Vote for your favorite academic haikus

by Eszter Hargittai on February 24, 2007

Jim got such great response to his academic haiku contest that he decided to categorize the submissions by field. You are requested to cast your vote in the following categories:

I’m surprised by some of the classifications, but I’m sure it wasn’t easy with some of those submissions. Why my paper that was published in Social Science Quartery was not classified as social science is beyond me, but perhaps Jim needed some excuse to create a fourth category to make things manageable and thus put some entries in the the fourth interdisciplinary tech/computer/Internet-related, but otherwise unrelated group. Even in the realm of academic haikus my work lands in a heap of confusion, the story of my academic life.

In any case, this was a really fun exercise and I thank Jim for inspiring so many of us to think about our work in 17 syllables. If you haven’t done it yet, I recommend playing with the concept even if you are too late to enter this contest. Go read the submissions and vote to get inspired.

{ 2 comments }

1

Jim 02.24.07 at 7:07 pm

Whoops, you’re right about your article, Eszter. Definitely belongs in the social science category. I was just flying through a text file of all the submissions that included only poems and titles (not the citation) and seeing something about the Internet I just bundled it with others. The other categories were also just slapped together without much thought.

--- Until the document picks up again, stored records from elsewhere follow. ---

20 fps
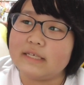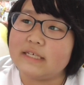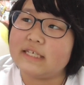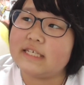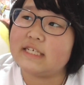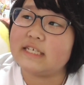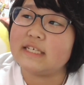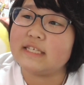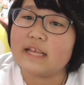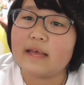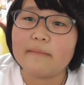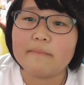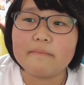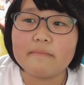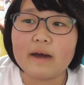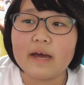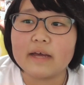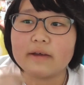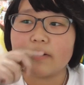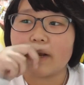いちね
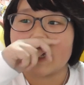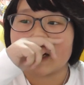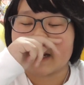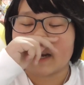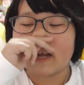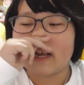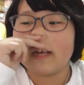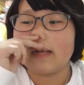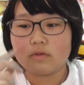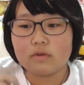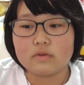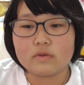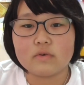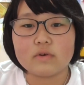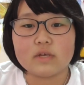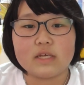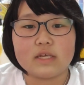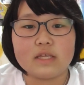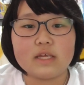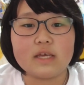んまえぐらいかなの
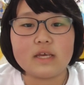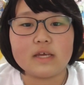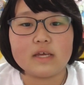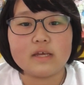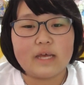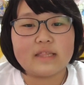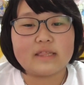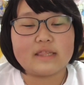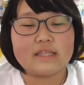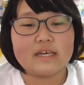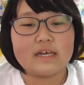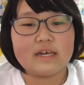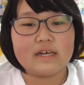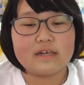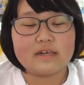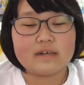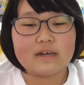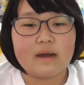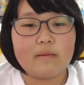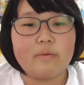時にやっ
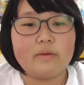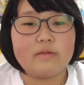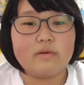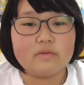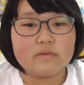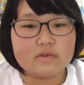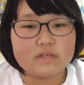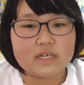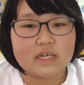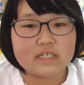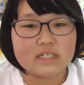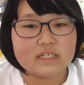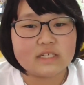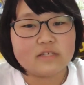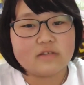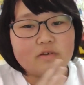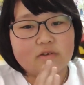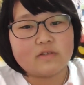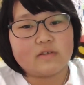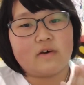た壁ドンの写
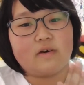真どう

On the plus side, you’re facing far less competition because the tech/computer/Internet category has the fewest entries! :)

2

Jacob Christensen 02.24.07 at 8:20 pm

A very fascinating competition. I’ve been in charge of the MA thesis course in my department for some time and at the introduction I usually tell the students that if they can compress their argument into a haiku, so much the better.

The reason is of cause that students always ask How many pages do we have to write? (and always think more pages = better grade) and I always have to say that arguments, not pages count in grading.

Well, now the joke has come back to haunt me…it can be done.